WHAT THE TASK ASKS
All that is needed is the lines from the one containing "[11:03.97-11:04.97]" through the end of the listing, printed exactly, with no pictures among them.

EXTRACTED DATA
------------------------------------

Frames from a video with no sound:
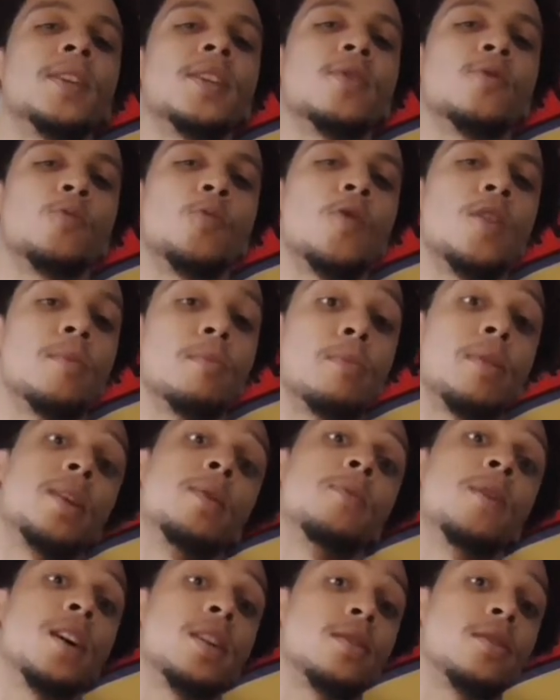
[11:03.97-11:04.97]
because one
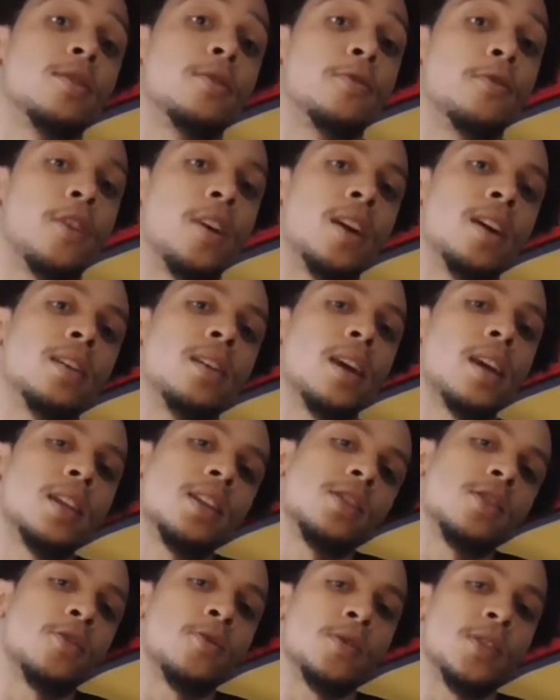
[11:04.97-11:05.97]
brainwashed her friend and
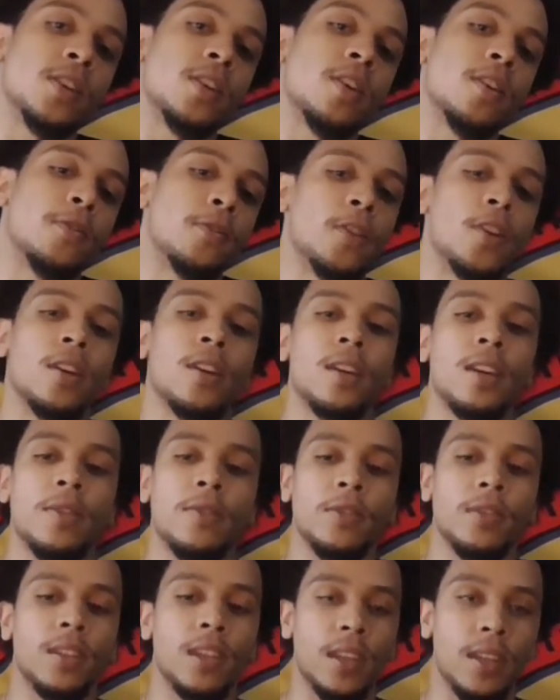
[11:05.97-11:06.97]
is using her for her
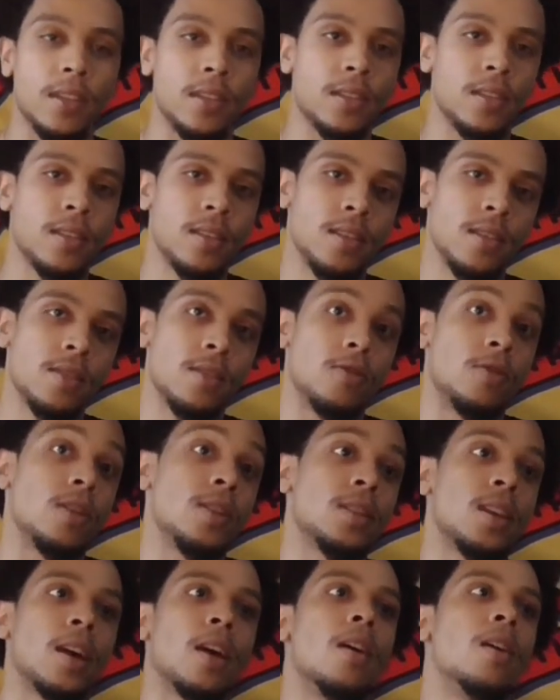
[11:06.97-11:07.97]
evil deeds. So
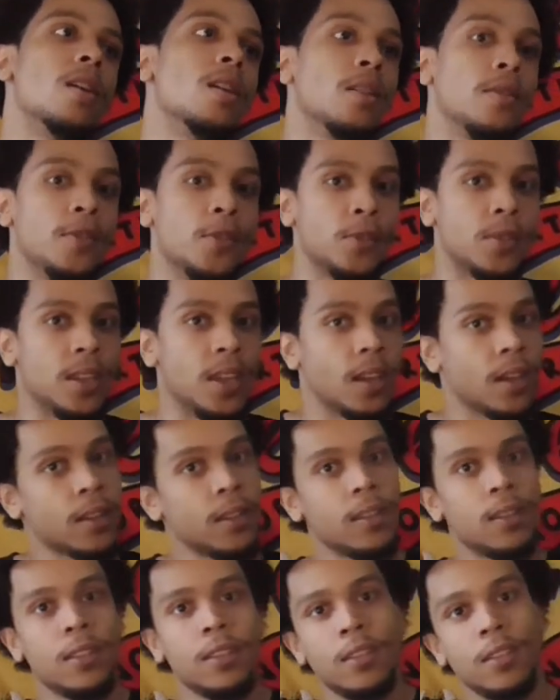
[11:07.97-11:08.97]
she's like, all of you suck.
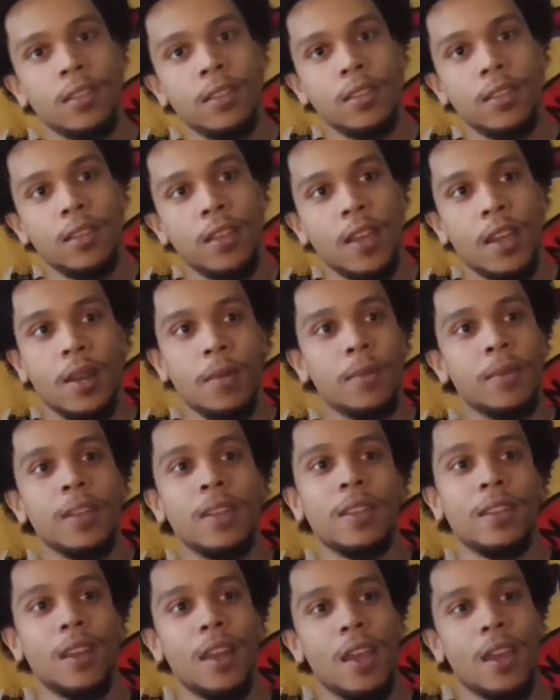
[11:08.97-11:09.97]
And I'm
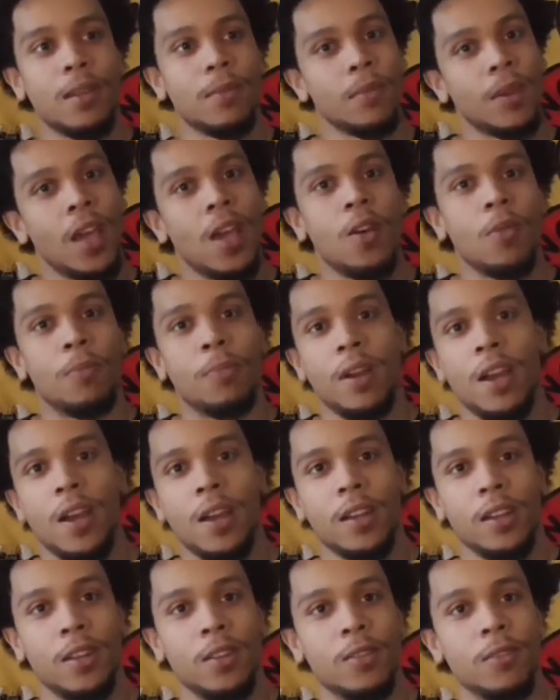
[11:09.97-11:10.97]
gonna help
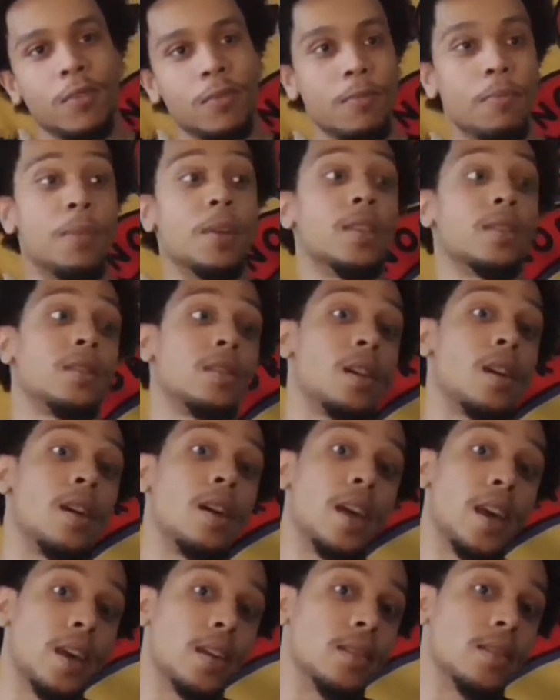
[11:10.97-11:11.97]
Brago bust
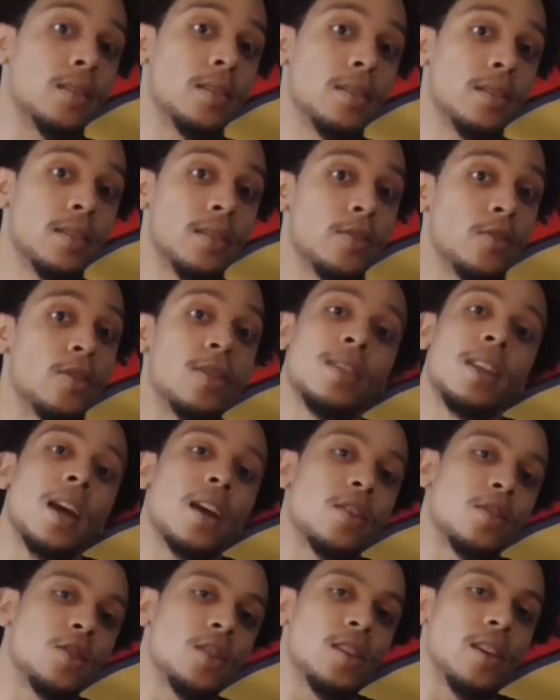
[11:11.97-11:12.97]
y'all heads. Just
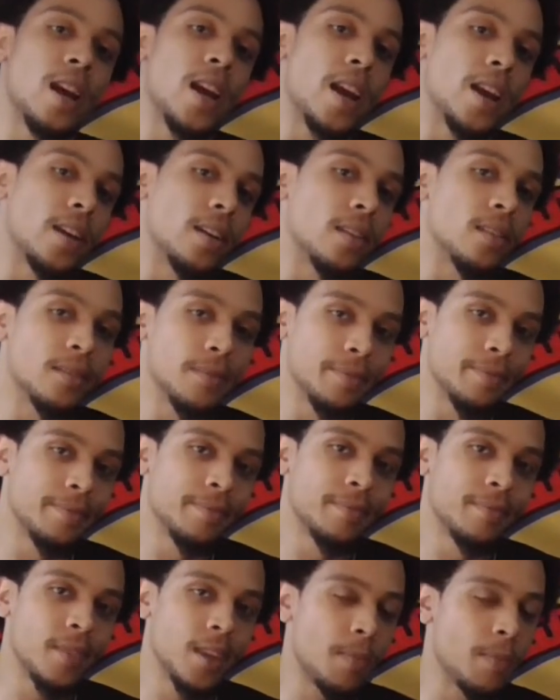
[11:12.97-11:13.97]
out of sheer anger.
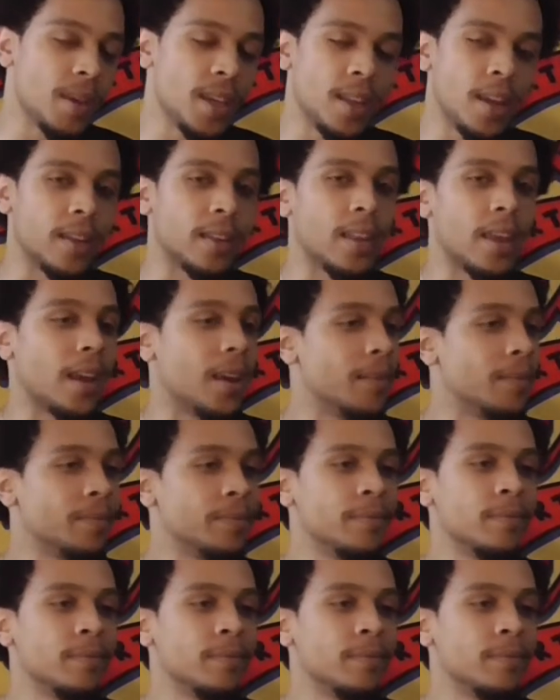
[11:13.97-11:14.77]
It'd be like that.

------------------------------------

SOLUTION TO THIS EXERCISE
[11:03.97-11:04.97]
because one
[11:04.97-11:05.97]
brainwashed her friend and
[11:05.97-11:06.97]
is using her for her
[11:06.97-11:07.97]
evil deeds. So
[11:07.97-11:08.97]
she's like, all of you suck.
[11:08.97-11:09.97]
And I'm
[11:09.97-11:10.97]
gonna help
[11:10.97-11:11.97]
Brago bust
[11:11.97-11:12.97]
y'all heads. Just
[11:12.97-11:13.97]
out of sheer anger.
[11:13.97-11:14.77]
It'd be like that.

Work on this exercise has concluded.